Puerto Rico, which was devastated by Hurricane Maria, is not included in the BLS report. However, the storms did have an impact on jobs. It opened 65 stores nationwide in the July-September quarter. With these revisions, employment gains in those months combined were 38,000 less than previously reported. The new three-month average is now 91,000, well below the maintenance rate.

Service sector hiring was weakest, with companies shedding 49,000 staff last month versus a 98,000 person gain in August.

The total nonfarm employment drop of 33,000 comes from BLS's Establishment Survey (which only includes employees paid during the survey period, which ended September 12).

The household survey is an estimate of employed Americans, not of total jobs, and covers those who wouldn't show up on a payroll, such as the self-employed. Economists had expected payrolls to grow by 100,000 and unemployment rate to hold steady.

Economists had predicted nonfarm payrolls would increase by 90,000 jobs last month. We may learn more about the hurricanes' impact when state employment and unemployment estimates become available on October 20, 2017.

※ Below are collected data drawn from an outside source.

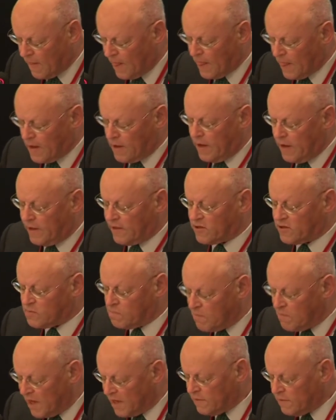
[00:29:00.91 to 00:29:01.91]
It is
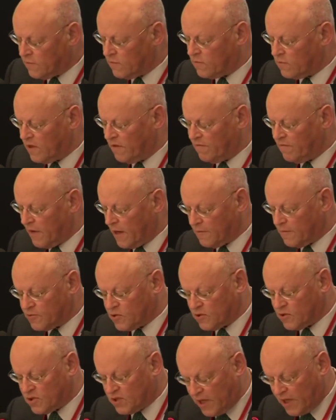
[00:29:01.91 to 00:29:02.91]
meant to develop
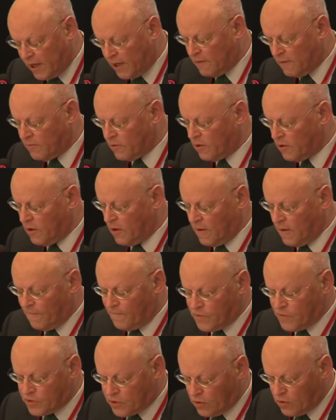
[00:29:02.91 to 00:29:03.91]
sustainable
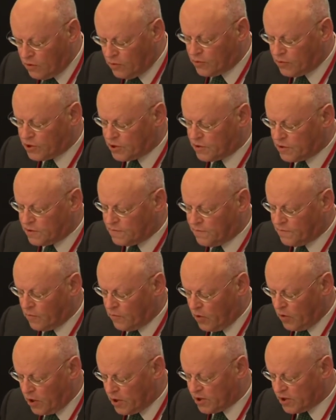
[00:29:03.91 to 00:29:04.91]
solutions for
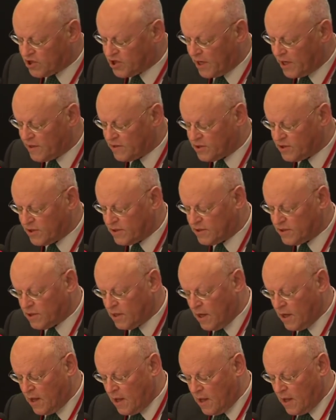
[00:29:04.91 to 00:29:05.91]
water challenges
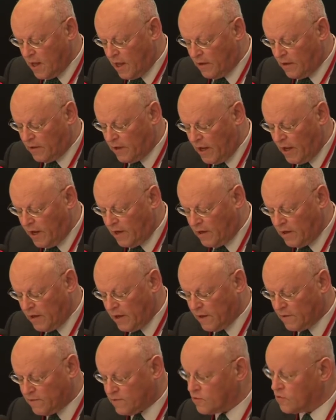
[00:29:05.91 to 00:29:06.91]
in
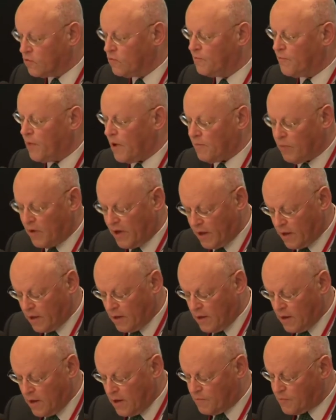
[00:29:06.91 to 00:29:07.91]
India through
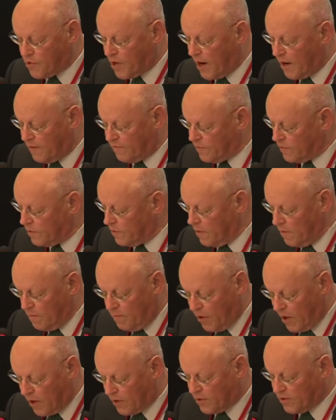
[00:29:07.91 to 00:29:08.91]
public-private
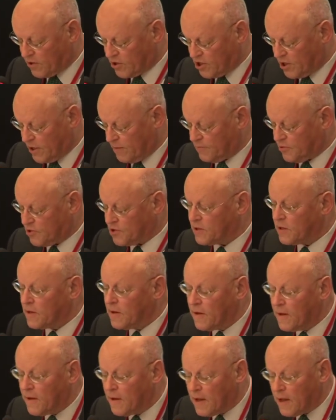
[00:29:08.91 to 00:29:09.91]
partnerships.
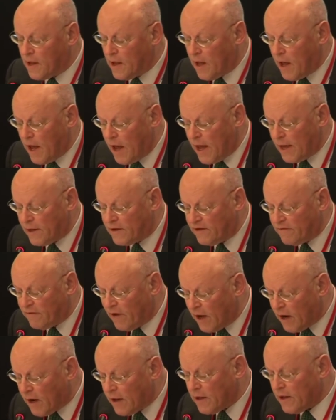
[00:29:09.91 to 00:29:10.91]
And
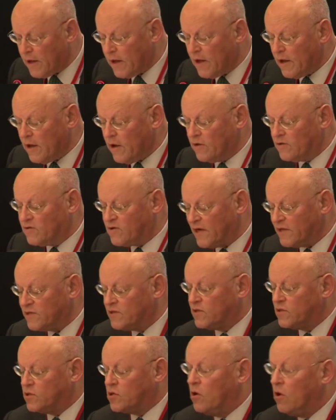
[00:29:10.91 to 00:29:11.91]
Diwali
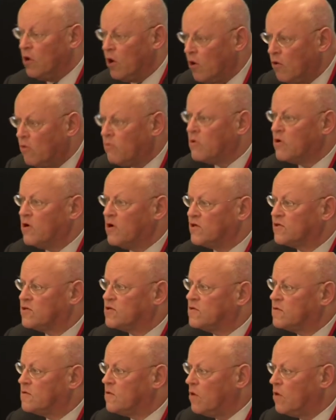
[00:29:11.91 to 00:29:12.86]
addresses low-cost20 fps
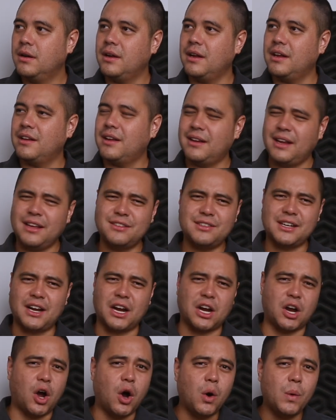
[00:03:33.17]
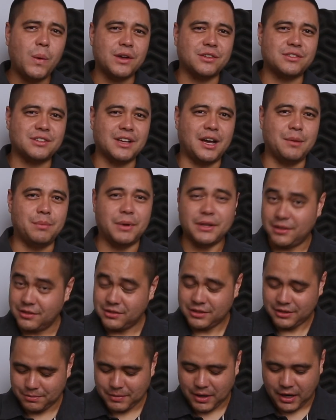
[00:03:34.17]
It has like a koa sound, but
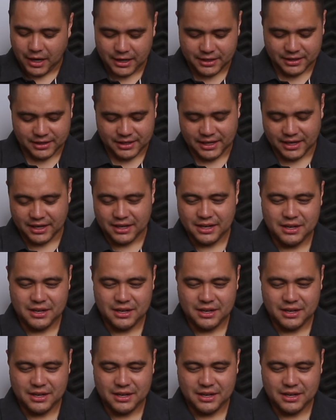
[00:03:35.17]
this is mahogany.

That's a notably different result than experts were predicting-even accounting for the hurricane impacts. One question on that survey asks whether people who normally have jobs were not at work because of bad weather. The unemployment rate is now close to what economists consider to be full employment.

With the hurricane-driven temporary unemployment concentrated in low-paying industries like retail and leisure and hospitality, average wage growth is forecast picking up. They rose 5.6 percent (annualized) and are up 2.9 percent year over year.

Average hourly earnings jumped by 0.5% month-over-month and 2.9% year-over-year, both accelerating from August. But the government said that figure was artificially inflated by the loss of so many lower-paid workers in hurricane-hit areas.

Of course, some sectors lost jobs for reasons unrelated to last month's hurricanes. As surveys go, it seems a little ... outlier-ish.

IBD'S TAKE:IBD readers may not have expected the market's melt-up over the past month, but they were ready to take advantage of it. That would be the lowest job gain since March.